"Joseph S. Myers" <[EMAIL PROTECTED]> writes:

| On Mon, 2 Oct 2006, Jan van Dijk wrote:
| 
| > On Monday 02 October 2006 12:57, Joseph S. Myers wrote:
| > > On Mon, 2 Oct 2006, Jan van Dijk wrote:
| > > >  * the C99 and C++ standards say *nothing* about the details of compex
| > > > multiplication
| > >
| > > The C99 standard says that real operands aren't converted to complex, but
| > > as I note in bug 24581, the compiler doesn't expect PLUS_EXPR and
| > > MULT_EXPR to have arguments of different types, so the front ends might
| > > need adapting to handle real * complex and real + complex specially.
| > 
| >     Dear Joseph,
| > 
| > My question was a slightly different one. To me it is not clear whether the 
| > standard allows the treatment of (r,0) as r in complex operations.

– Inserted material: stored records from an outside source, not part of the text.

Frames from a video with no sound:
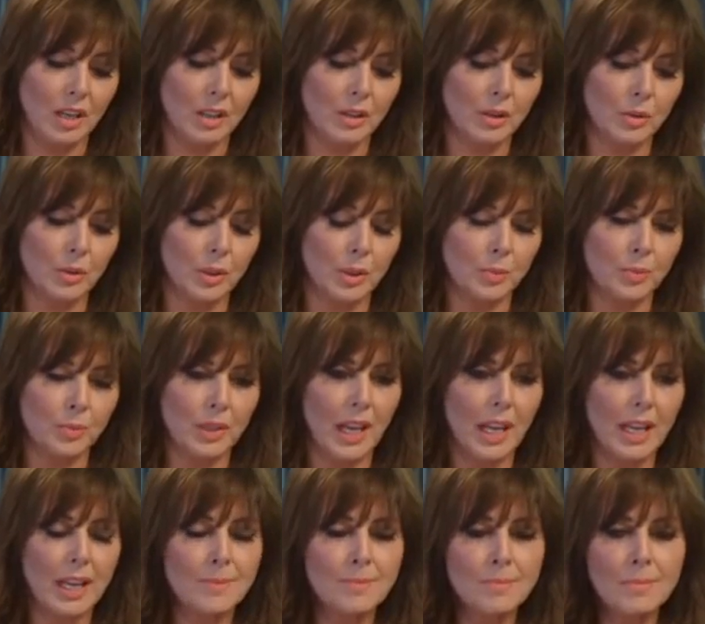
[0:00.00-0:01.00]
group.
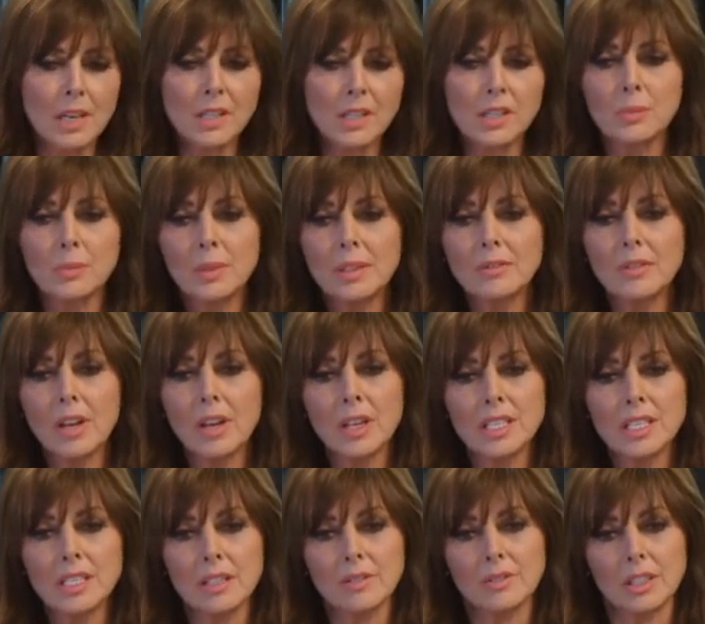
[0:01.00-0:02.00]
It must have been very
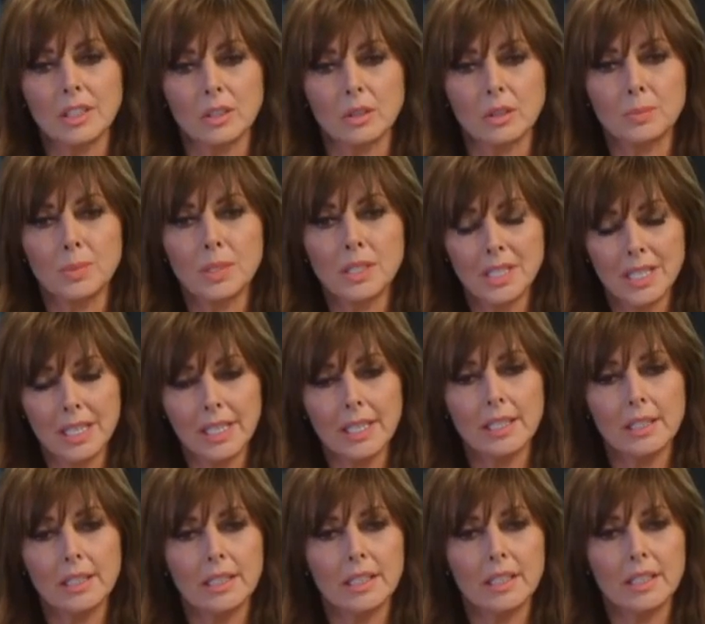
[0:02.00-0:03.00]
difficult,
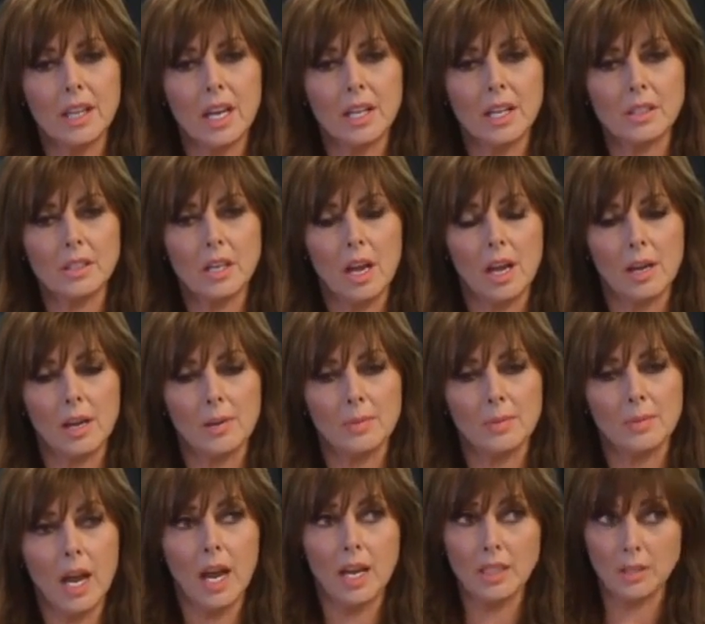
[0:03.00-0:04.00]
particularly at that time
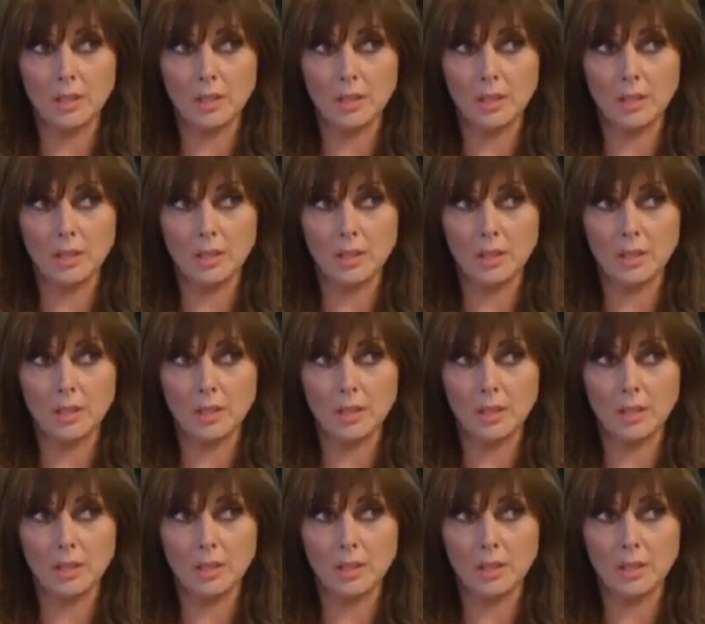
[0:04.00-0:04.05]
as a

For 
| > example: is it allowed to handle (r,0)*(x,y) as r*(x,y)?
| 
| I don't think so; at least, it might affect negative 0.

Hmm, how?  

[...]

| > Triggered by 1*(Inf,0) = (Inf,NaN), I looked inside the compiler for the 
first 
| 
| (Inf,NaN) is a valid complex infinity just as (Inf,0) is; see G.3.

I think his concern is about the evaluation of 1 * (Inf, 0).